Action item → Produce a faithful copy of the data, one that leaves out the pictures.

Data records →
/---
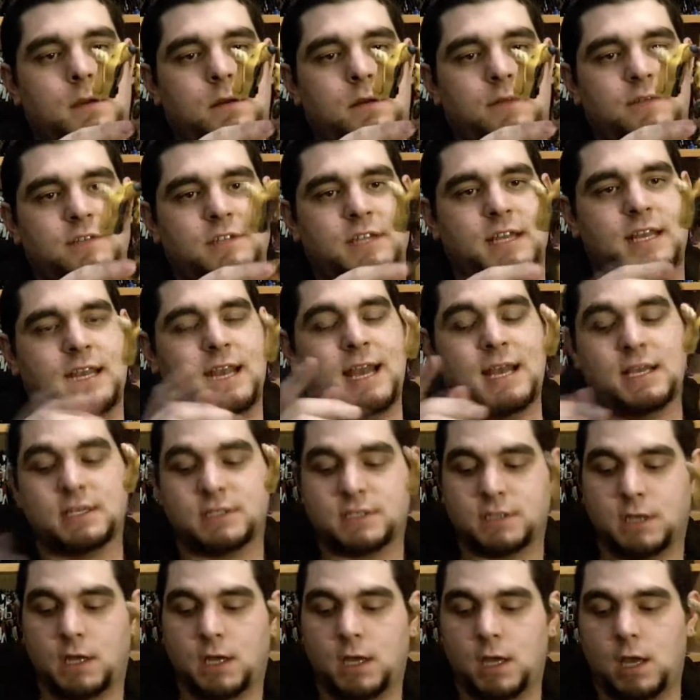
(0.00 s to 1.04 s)
Obviously he
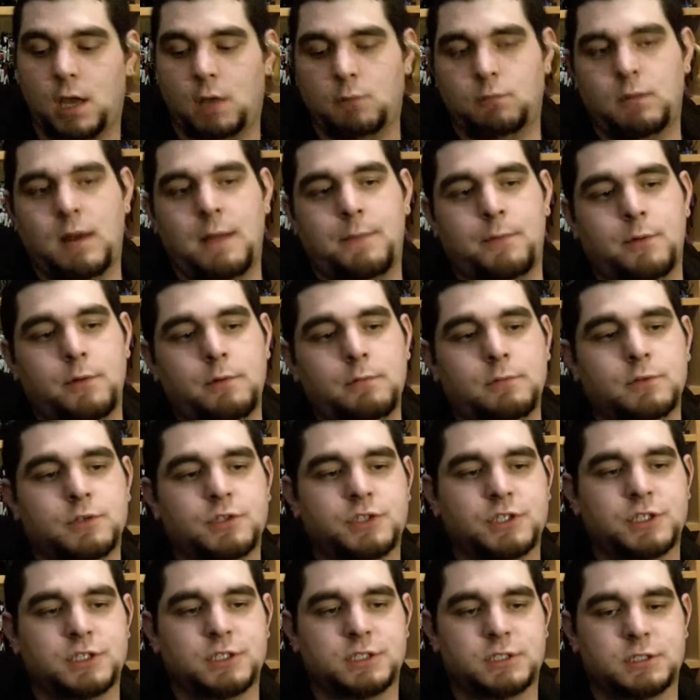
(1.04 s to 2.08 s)
has a weapon,
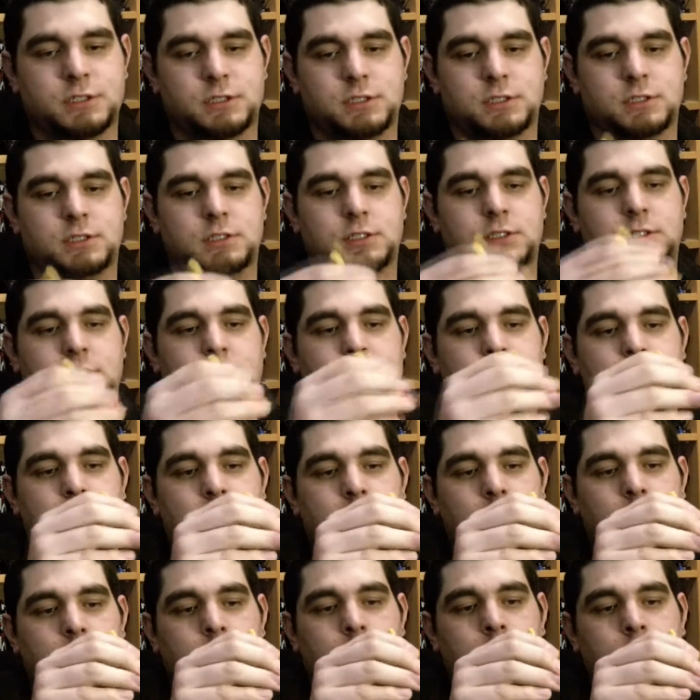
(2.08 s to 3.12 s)
which is the
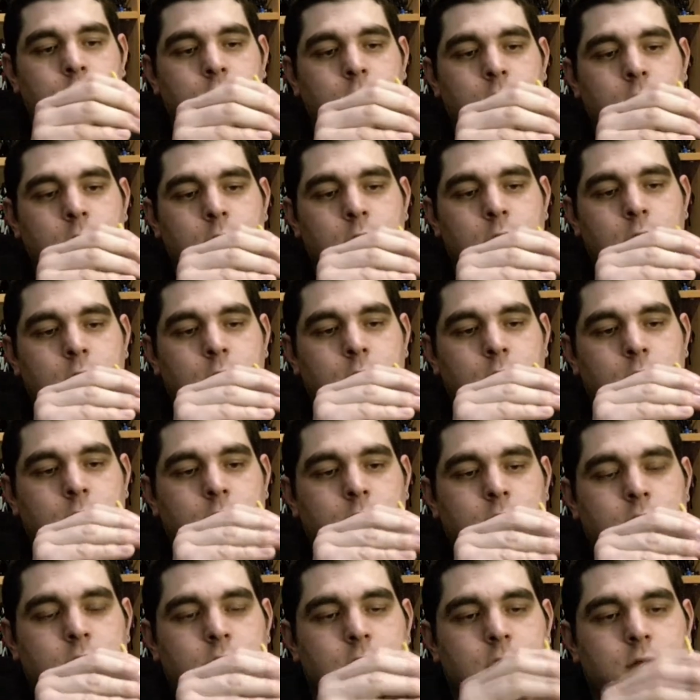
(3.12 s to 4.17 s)
tail,
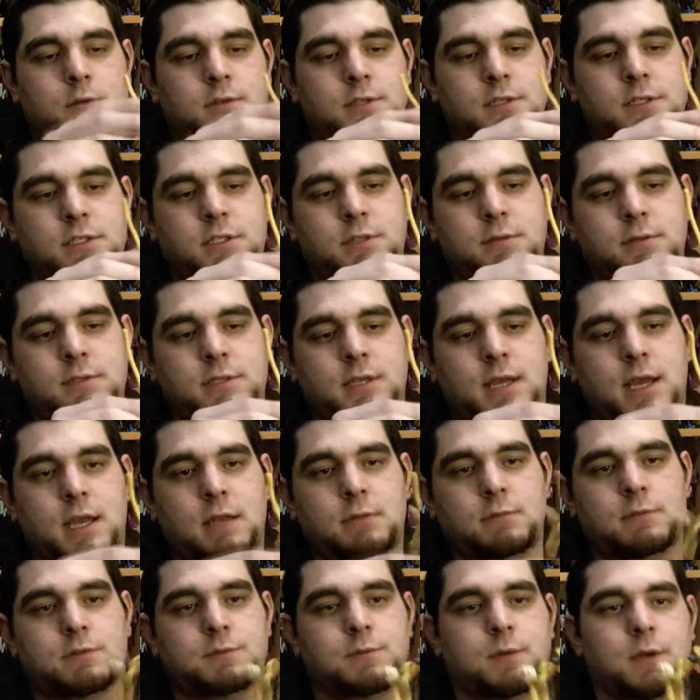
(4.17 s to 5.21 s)
which goes into his
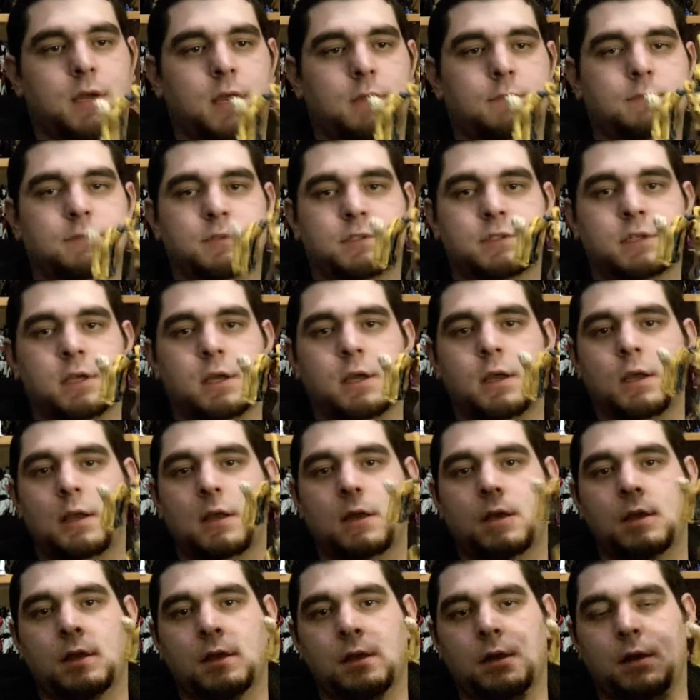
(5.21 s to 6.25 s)
hand, which becomes
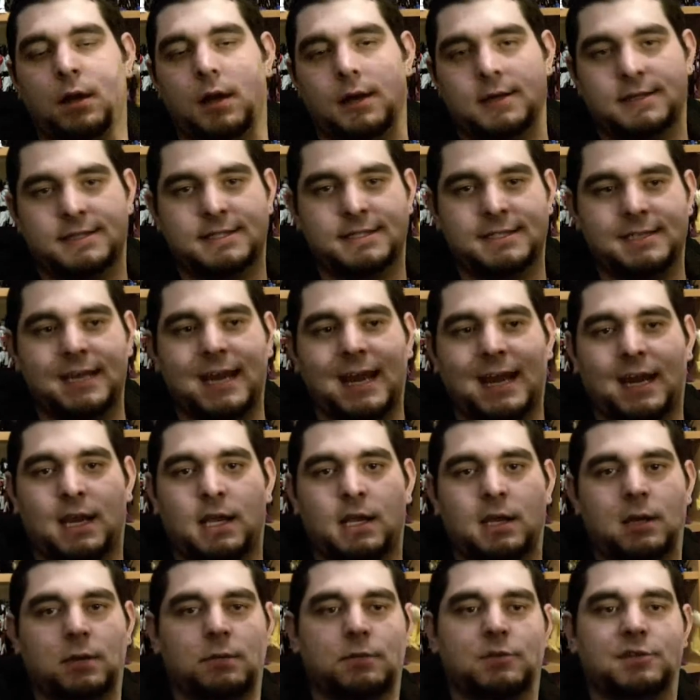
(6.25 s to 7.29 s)
a
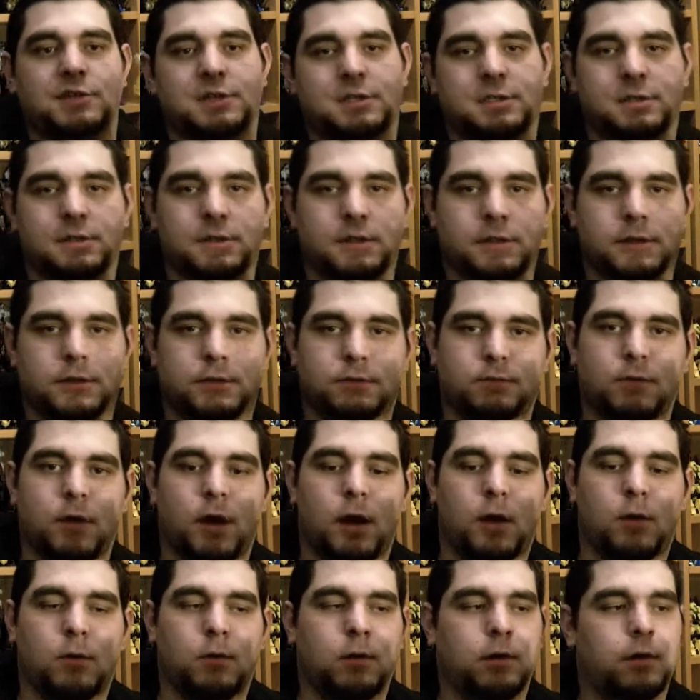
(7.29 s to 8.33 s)
stick, which you can
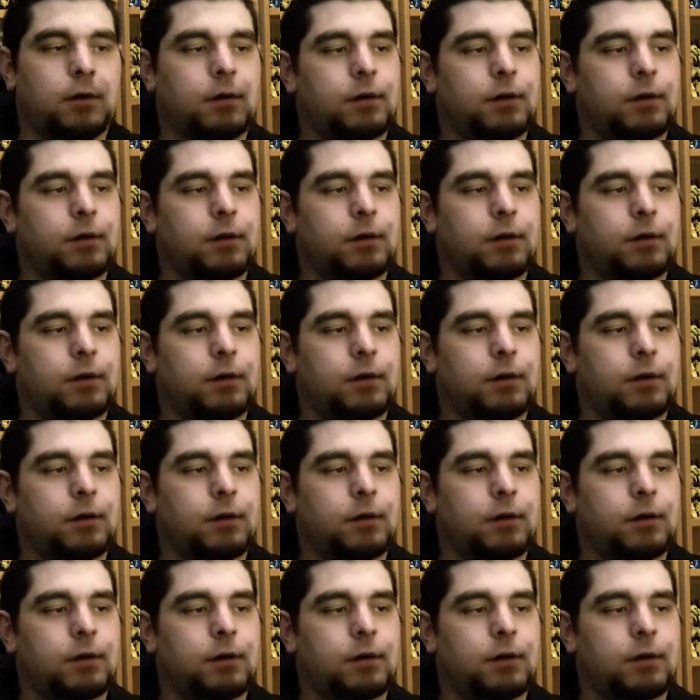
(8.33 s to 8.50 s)
throw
\---
Worked solution →
(0.00 s to 1.04 s)
Obviously he
(1.04 s to 2.08 s)
has a weapon,
(2.08 s to 3.12 s)
which is the
(3.12 s to 4.17 s)
tail,
(4.17 s to 5.21 s)
which goes into his
(5.21 s to 6.25 s)
hand, which becomes
(6.25 s to 7.29 s)
a
(7.29 s to 8.33 s)
stick, which you can
(8.33 s to 8.50 s)
throw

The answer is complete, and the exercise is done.